Diduga Rusak Lahan Warga, Kepala Desa Biroro Disorot, Hatta: Tanamanku Digasak Ekskavator!

Sambar.id, Sinjai – Aroma konflik kembali tercium di tanah Butta Panrita Kitta. Seorang warga asal Kolaka Timur, Muh. Hatta, meluapkan kekecewaannya atas tindakan Muslimin, Kepala Desa Biroro, Kecamatan Sinjai Timur, yang diduga merusak lahan kebunnya dalam proyek perintisan jalan tani.

Terkait hal itu, Hatta mendatangi redaksi Karebanasulsel.id di Sinjai Tengah untuk mengadukan nasibnya yang merasa “digilas” oleh kuasa jabatan.

“Pak Kades Muslimin itu merusak kebun saya tanpa izin. Saya sudah tolak waktu diminta, tapi tetap dikerjakan. Tanaman jati, mahoni, kakao – habis semua kena alat berat,” ujarnya dengan nada getir.

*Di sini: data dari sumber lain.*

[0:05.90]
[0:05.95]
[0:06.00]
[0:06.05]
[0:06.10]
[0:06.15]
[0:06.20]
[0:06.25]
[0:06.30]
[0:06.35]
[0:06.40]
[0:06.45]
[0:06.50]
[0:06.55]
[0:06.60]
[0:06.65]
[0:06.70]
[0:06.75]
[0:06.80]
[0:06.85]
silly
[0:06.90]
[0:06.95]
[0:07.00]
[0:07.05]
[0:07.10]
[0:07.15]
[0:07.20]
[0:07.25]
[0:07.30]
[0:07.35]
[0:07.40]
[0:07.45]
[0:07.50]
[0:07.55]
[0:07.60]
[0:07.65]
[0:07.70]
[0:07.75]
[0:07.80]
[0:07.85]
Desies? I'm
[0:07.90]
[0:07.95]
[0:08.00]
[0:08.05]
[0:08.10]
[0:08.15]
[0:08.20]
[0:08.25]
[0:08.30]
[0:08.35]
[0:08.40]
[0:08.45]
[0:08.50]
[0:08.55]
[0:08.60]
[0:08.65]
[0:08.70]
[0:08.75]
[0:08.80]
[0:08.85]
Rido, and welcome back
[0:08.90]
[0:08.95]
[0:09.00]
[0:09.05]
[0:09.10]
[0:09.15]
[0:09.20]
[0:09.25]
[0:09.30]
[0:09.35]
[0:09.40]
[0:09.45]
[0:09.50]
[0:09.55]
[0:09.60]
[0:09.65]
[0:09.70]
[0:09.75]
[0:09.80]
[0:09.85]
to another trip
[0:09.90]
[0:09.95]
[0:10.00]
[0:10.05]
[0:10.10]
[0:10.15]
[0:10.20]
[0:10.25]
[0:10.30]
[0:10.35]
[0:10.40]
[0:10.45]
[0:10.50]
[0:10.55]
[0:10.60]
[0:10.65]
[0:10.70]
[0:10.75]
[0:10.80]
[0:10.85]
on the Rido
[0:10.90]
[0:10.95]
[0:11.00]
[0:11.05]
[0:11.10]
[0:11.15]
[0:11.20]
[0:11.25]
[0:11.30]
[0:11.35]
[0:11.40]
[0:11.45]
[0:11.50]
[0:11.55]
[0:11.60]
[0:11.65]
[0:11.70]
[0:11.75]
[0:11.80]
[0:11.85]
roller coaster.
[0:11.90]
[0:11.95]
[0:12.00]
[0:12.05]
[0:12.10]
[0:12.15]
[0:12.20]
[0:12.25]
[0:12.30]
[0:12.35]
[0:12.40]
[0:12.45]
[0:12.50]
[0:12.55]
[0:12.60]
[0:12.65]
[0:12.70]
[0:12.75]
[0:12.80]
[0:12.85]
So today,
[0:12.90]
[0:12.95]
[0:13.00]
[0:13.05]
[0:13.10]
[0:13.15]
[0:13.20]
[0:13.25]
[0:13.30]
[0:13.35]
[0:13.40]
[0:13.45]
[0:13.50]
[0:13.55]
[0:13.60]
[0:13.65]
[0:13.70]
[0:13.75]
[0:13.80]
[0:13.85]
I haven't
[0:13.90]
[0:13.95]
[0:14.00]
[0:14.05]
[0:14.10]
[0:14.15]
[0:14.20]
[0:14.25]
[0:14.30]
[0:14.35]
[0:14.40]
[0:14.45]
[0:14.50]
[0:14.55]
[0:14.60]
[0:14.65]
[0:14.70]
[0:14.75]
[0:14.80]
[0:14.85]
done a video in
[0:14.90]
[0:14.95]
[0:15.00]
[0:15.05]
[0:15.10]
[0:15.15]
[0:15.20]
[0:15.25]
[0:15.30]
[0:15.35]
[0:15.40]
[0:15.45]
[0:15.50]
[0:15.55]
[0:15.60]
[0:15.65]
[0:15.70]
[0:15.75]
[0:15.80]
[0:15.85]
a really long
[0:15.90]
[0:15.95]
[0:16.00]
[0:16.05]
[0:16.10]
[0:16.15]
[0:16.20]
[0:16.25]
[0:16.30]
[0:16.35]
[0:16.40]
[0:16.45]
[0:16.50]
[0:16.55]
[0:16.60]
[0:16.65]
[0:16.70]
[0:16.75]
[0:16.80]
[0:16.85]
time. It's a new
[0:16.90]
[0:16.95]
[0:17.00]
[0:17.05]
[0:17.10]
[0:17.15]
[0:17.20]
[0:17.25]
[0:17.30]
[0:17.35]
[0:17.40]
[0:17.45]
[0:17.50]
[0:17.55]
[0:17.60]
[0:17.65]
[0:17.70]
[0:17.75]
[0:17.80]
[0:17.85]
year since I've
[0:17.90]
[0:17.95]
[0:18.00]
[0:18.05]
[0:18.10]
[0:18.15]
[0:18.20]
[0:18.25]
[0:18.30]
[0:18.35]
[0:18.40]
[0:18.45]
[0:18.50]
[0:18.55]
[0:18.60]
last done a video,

Lahan yang terdampak disebut mencapai lebih dari 100 meter, dengan kerugian ditaksir puluhan juta rupiah.

“Saya punya bukti kepemilikan sah. Sudah saya coba selesaikan baik-baik, tapi tidak ada itikad mengganti rugi. Saya akan laporkan ke Polres Sinjai,” tegasnya.

Bagi Hatta, tindakan kepala desa bukan sekadar soal lahan, tetapi soal keadilan dan martabat rakyat kecil.

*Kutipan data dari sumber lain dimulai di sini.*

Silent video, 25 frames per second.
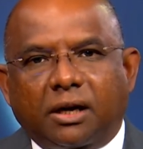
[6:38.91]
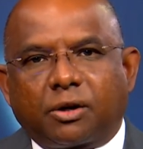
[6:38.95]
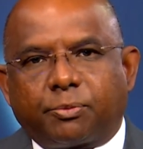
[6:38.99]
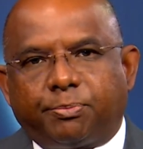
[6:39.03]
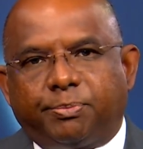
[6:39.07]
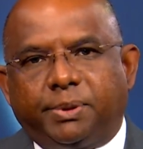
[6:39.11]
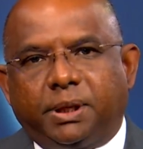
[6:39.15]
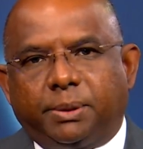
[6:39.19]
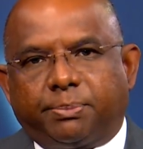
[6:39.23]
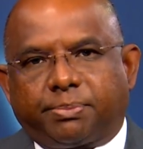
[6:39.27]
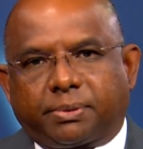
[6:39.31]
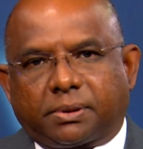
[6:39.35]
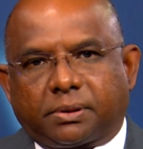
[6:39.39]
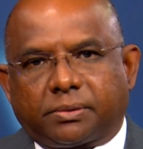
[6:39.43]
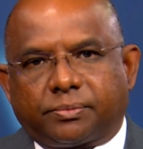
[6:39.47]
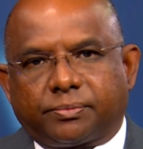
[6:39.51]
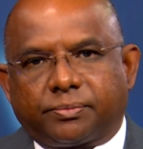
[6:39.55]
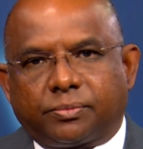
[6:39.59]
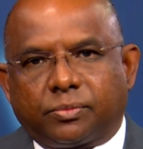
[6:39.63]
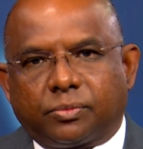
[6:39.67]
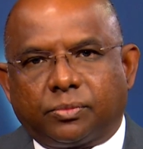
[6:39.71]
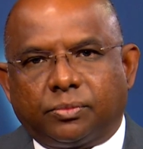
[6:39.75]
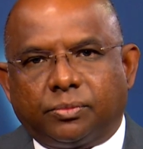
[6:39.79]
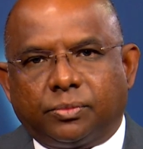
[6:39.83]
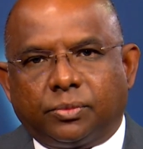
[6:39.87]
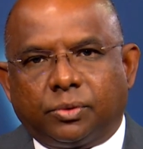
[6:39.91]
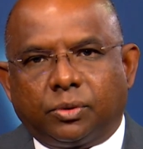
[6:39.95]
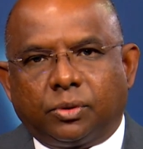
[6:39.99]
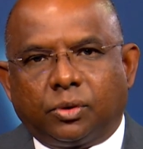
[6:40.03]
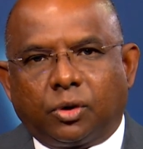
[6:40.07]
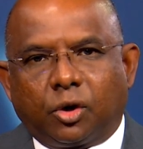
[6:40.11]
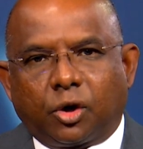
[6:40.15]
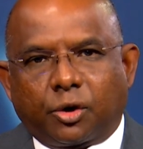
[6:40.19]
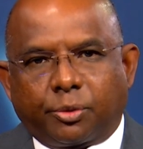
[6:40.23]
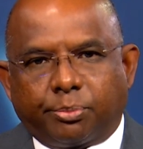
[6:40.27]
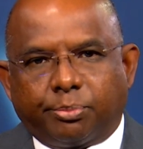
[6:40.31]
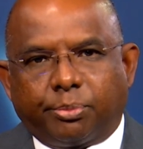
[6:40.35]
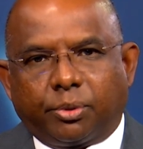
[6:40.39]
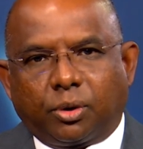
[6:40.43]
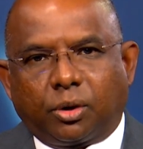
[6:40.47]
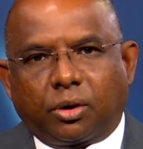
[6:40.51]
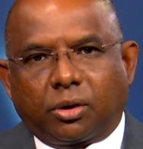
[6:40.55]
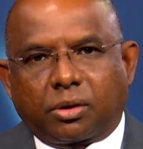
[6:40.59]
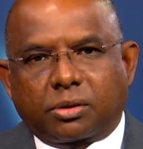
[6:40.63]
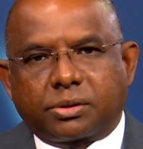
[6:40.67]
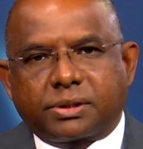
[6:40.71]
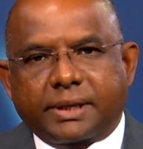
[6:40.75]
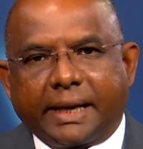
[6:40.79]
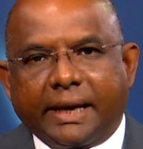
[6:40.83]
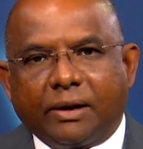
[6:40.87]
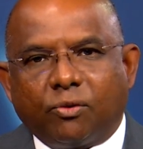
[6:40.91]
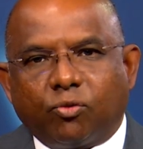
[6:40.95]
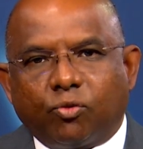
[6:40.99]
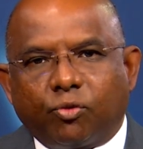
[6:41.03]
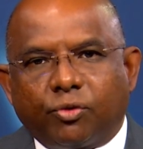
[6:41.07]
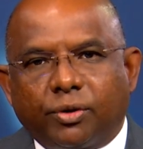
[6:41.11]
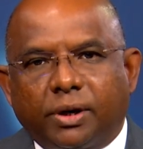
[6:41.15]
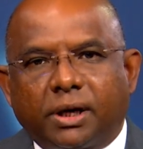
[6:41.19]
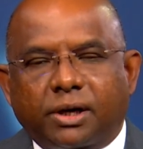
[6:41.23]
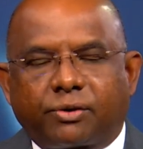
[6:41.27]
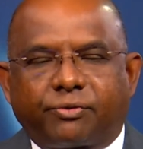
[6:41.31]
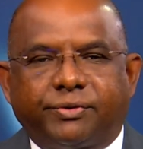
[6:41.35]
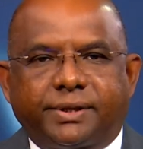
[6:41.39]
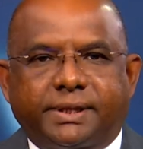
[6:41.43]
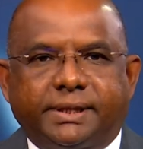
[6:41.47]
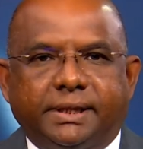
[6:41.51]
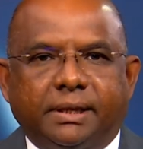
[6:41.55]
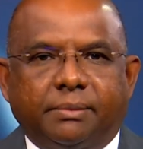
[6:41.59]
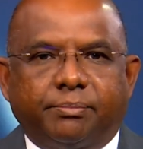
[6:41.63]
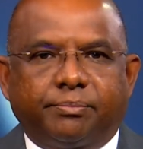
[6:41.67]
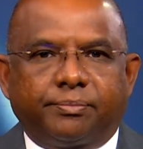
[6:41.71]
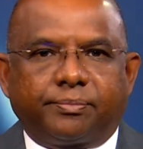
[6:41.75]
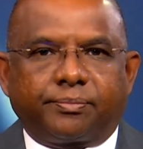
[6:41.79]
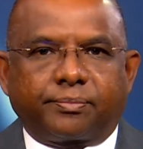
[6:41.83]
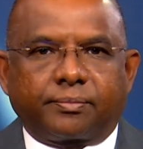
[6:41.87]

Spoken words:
people on board and work with them.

“Kades itu seharusnya melindungi warga, bukan menginjaknya. Kami ini rakyat kecil, tapi punya hak yang dijamin hukum,” tambahnya.

Kades Biroro: “Itu Salah Paham, Saya Tak Ikut Langsung”

Dikonfirmasi tim, Muslimin, Kepala Desa Biroro, membantah tudingan tersebut.

“Tidak benar itu. Lokasi yang disebut bukan lahan Hatta. Itu perbatasan antara Puang Miru dan Puang Jama. Bahkan Puang Miru sudah menghibahkan sebagian tanahnya,” ujarnya lewat sambungan telepon, Kamis malam (16/10/2025).

Ia menegaskan bahwa dirinya tidak ikut turun langsung dalam pengerjaan proyek.

“Saya hanya penengah agar tidak terjadi ribut di antara warga. Jalan tani itu hasil musyawarah desa, bukan proyek pribadi,” jelasnya.

Muslimin juga mengaku sempat berniat mengganti tanaman yang terkena imbas sebesar satu hingga tiga juta rupiah, namun nilai itu ditolak oleh pihak Hatta yang meminta ganti rugi Rp30 juta.

“Itu terlalu besar. Kebun itu dulu dibeli sekitar Rp 25 juta,” imbuhnya.

Potensi Pelanggaran Hukum

Meski begitu, kasus ini tetap berpotensi menjerat sanksi hukum jika terbukti pekerjaan dilakukan tanpa izin tertulis dari pemilik lahan.

Beberapa dasar hukum yang relevan:

1. Pasal 406 Ayat (1) KUHP “Barang siapa dengan sengaja dan melawan hukum merusakkan barang milik orang lain...” Pidana penjara hingga 2 tahun 8 bulan bila terbukti melakukan pengrusakan lahan atau tanaman.


2. Pasal 33 & 29 UU No. 6 Tahun 2014 tentang Desa: Kepala desa wajib menjunjung asas musyawarah dan persetujuan masyarakat terdampak. 


Pelanggaran prinsip ini dapat berujung pada sanksi administratif dan pemberhentian.


3. Pasal 1365 KUHPerdata “Setiap perbuatan melawan hukum yang menimbulkan kerugian, wajib mengganti kerugian.”


Dasar bagi korban untuk menuntut ganti rugi perdata.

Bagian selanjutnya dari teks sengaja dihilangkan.